Register Entities allows you to register custom components i.e. custom parsers, data sources and processors to be used in the pipelines.
There are three types of entities:
|
Entity |
Description |
|
Register Component |
Upload a customized jar to create a customized component that can be used in data pipelines. |
|
Functions |
A rich library of pre-defined functions and user defined functions. |
|
Variables |
Use variables in your pipelines at runtime as per the scope. |
|
Models |
Register Spark ML/H2O/Scikit models of supported model types that can be used in data pipeline. |
|
Calendar |
Create multiple holiday calendar which can be then used in Workflow. |
Each entity is explained below.
Use Register Component to register a custom component (Channel and Processor) by uploading a customized jar. Those custom components can be used in data pipelines.
Register Components tab comes under Register Entities side bar option.
Download a sample jar from Data Pipelines page, customize it as per your requirement, and upload the same on Register Components page.
StreamAnalytix allows you implement your custom code in the platform to extend functionalities for:
Channel: To read from any source.
Processor: To perform any operation on data-in-motion.
Custom code implementation allows importing custom components and versioning.
You can download a Maven based project that contains all the necessary StreamAnalytix dependencies for writing custom code and sample code for reference.
Pre-requisites for custom code development
1. JDK 1.7 or higher
2. Apache Maven 3.x
3. Eclipse or any other IDE
Steps for Custom Code Implementation
Build Custom Code
Provide all the dependencies required for the custom components in pom.xml available in the project.

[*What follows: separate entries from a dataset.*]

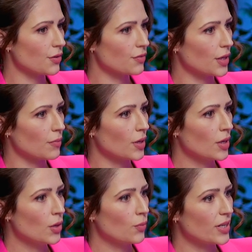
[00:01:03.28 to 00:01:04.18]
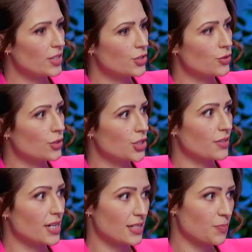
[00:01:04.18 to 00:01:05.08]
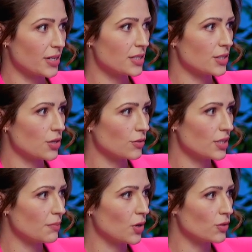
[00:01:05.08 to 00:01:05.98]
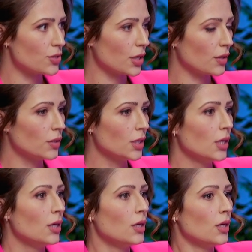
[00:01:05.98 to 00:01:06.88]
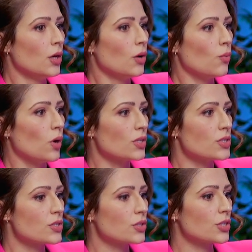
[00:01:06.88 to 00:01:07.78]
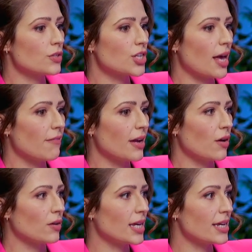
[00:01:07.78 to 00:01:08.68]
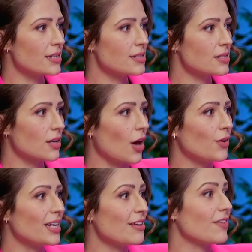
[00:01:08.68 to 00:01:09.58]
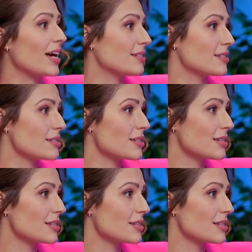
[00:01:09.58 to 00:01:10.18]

of them, which Georgia had expressly told him not to, yep. was to share it on his OnlyFans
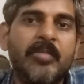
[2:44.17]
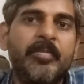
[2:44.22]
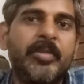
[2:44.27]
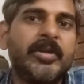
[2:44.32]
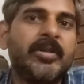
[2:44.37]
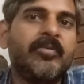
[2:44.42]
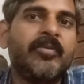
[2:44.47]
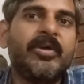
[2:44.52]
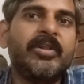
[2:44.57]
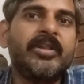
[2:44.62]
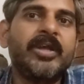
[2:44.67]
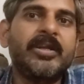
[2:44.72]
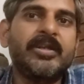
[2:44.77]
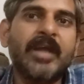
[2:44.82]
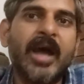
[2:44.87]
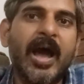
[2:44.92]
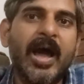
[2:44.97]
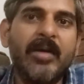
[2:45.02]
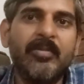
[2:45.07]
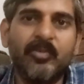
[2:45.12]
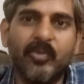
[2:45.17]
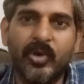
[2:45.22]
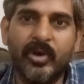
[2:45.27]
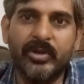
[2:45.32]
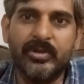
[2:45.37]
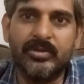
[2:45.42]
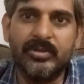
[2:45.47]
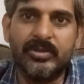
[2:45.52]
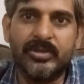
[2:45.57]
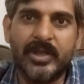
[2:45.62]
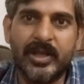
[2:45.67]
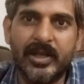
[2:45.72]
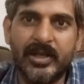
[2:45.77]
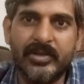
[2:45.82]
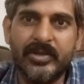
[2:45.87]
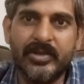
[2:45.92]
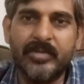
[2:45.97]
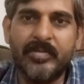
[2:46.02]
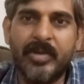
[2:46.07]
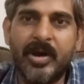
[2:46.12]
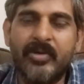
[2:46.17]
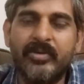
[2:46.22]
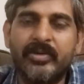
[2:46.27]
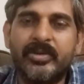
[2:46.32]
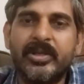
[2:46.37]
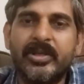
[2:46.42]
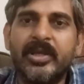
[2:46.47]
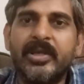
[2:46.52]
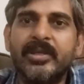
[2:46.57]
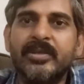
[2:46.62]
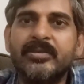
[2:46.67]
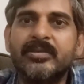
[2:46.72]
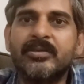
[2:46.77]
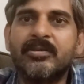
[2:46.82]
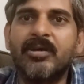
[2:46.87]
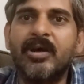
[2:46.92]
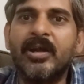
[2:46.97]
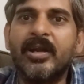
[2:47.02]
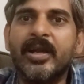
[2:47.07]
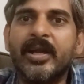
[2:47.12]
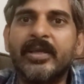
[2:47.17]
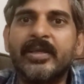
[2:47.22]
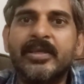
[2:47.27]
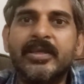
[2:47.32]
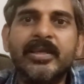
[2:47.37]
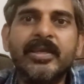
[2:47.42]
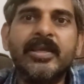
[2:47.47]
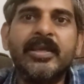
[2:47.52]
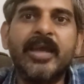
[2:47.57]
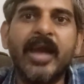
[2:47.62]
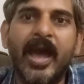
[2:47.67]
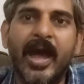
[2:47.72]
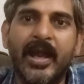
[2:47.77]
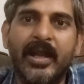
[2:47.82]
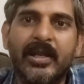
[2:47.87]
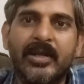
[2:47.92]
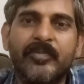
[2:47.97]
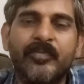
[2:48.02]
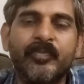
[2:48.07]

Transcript: But the one that I am going to tell you about is called a KiCAD.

• Build project using mvn clean install.
• Use jar-with-dependencies.jar for component registration.
Register custom code
The list of custom components is displayed on the page shown below and the properties are described below:
|
Field |
Description |
|---|---|
|
Components |
The icon of the component is displayed in this column, which symbolizes a Data Source or a Processor. |
|
Name |
Name of Custom Component. |
|
Config |
Config link of the component. You can add configuration to a custom component or upload a jar. |
|
Engine |
The supported engine which is Spark. |
|
Scope |
The component can be used for a Local environment or a Global. |
|
Actions |
Add Config (+)
Upload Jar
Delete
|
|
Owner |
If the custom component was created by a Superuser or workspace user. |
|
Version |
The version number of the custom component |
Perform following operation on uploaded custom components.
l Change scope of custom components (i.e. Global/Local)

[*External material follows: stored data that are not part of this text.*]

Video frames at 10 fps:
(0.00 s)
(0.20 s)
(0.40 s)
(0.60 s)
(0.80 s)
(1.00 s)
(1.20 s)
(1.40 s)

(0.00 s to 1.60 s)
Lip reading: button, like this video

l Change icon of custom components.
l Add extra configuration properties.
l Update or delete registered custom components.
Version Support (Versioning) in component registration
Register multiple versions of a registered component and use any version in your pipeline.

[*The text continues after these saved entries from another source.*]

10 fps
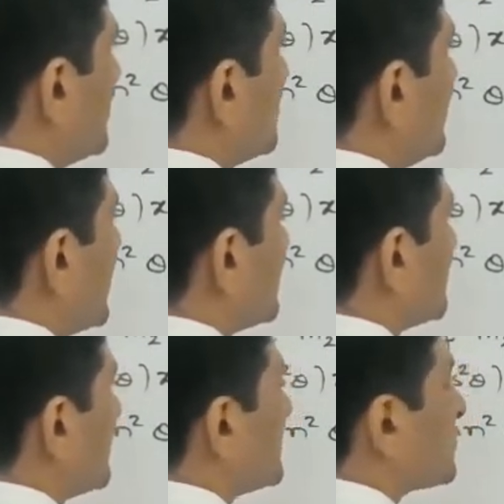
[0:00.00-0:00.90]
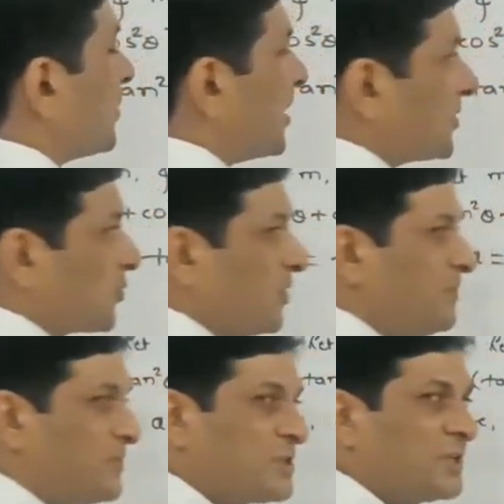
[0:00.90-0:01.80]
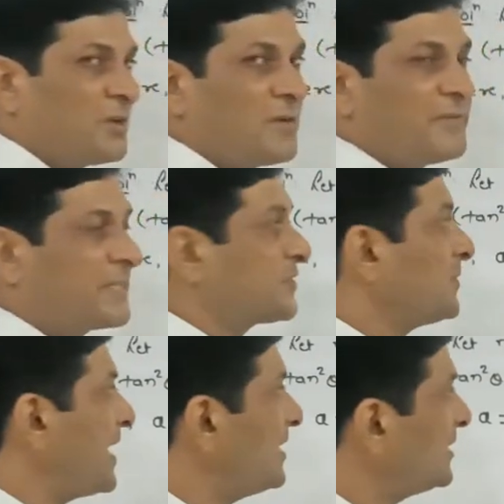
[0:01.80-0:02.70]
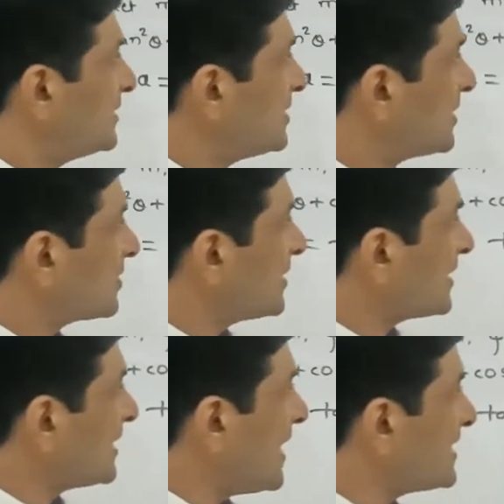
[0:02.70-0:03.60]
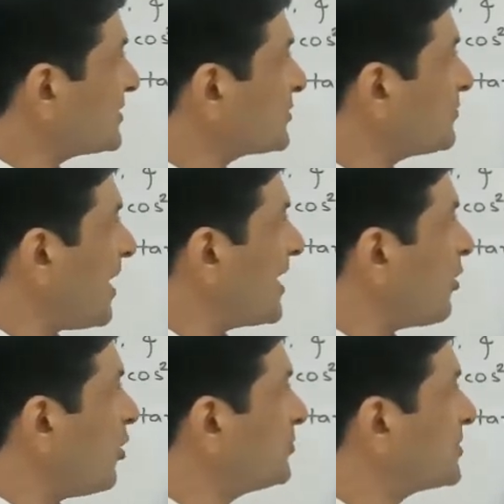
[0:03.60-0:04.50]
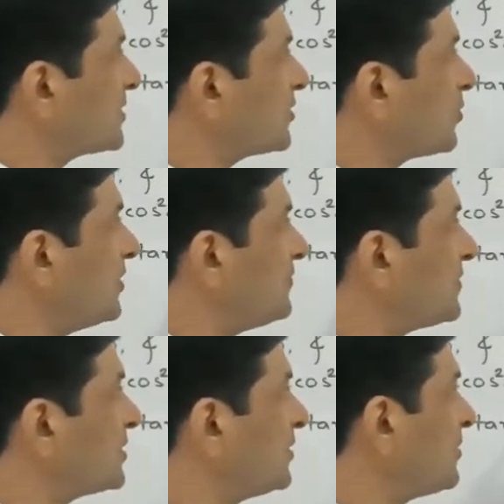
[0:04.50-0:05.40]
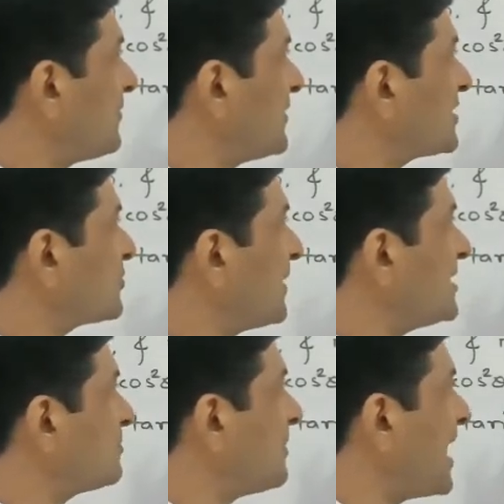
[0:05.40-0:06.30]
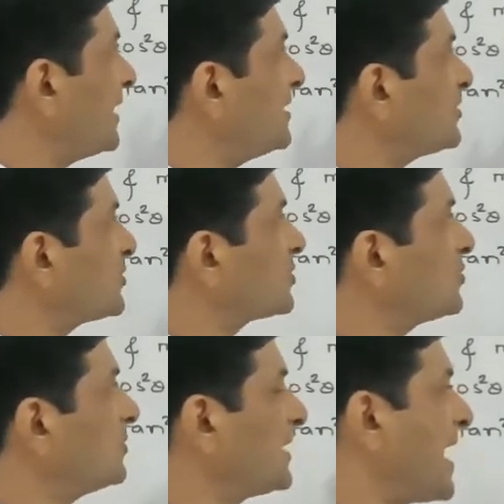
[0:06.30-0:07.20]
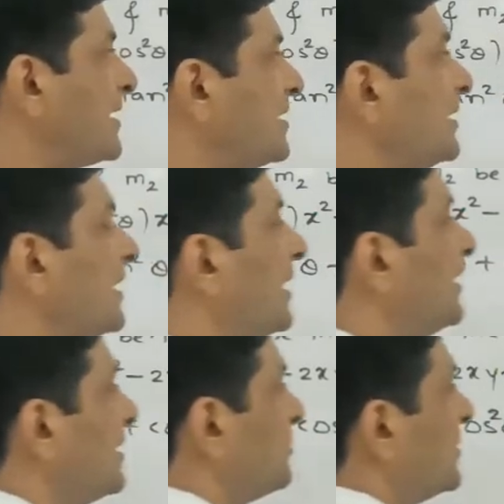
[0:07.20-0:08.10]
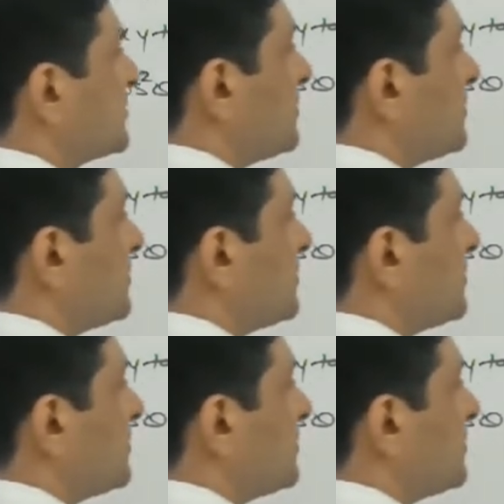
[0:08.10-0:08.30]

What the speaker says: 2h means what? Coefficient of xy. Here xy, observe the coefficient of xy is minus 2 tan theta, means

NOTE: If you have used any registered component in the pipeline, make sure that all the registered components (ones registered with single jar) should be of the same version. If you have registered a component with a fully qualified name, then that component cannot be registered with another jar in the same workspace.
Same FQN and same jar will create new version of that component.
Functions enables you to enrich an incoming message with additional data that is not provided by the source.
StreamAnalytix provides a rich library of system-defined functions as explained in the Functions Guide.
Allows you to use variables in your pipelines at runtime as per the scope.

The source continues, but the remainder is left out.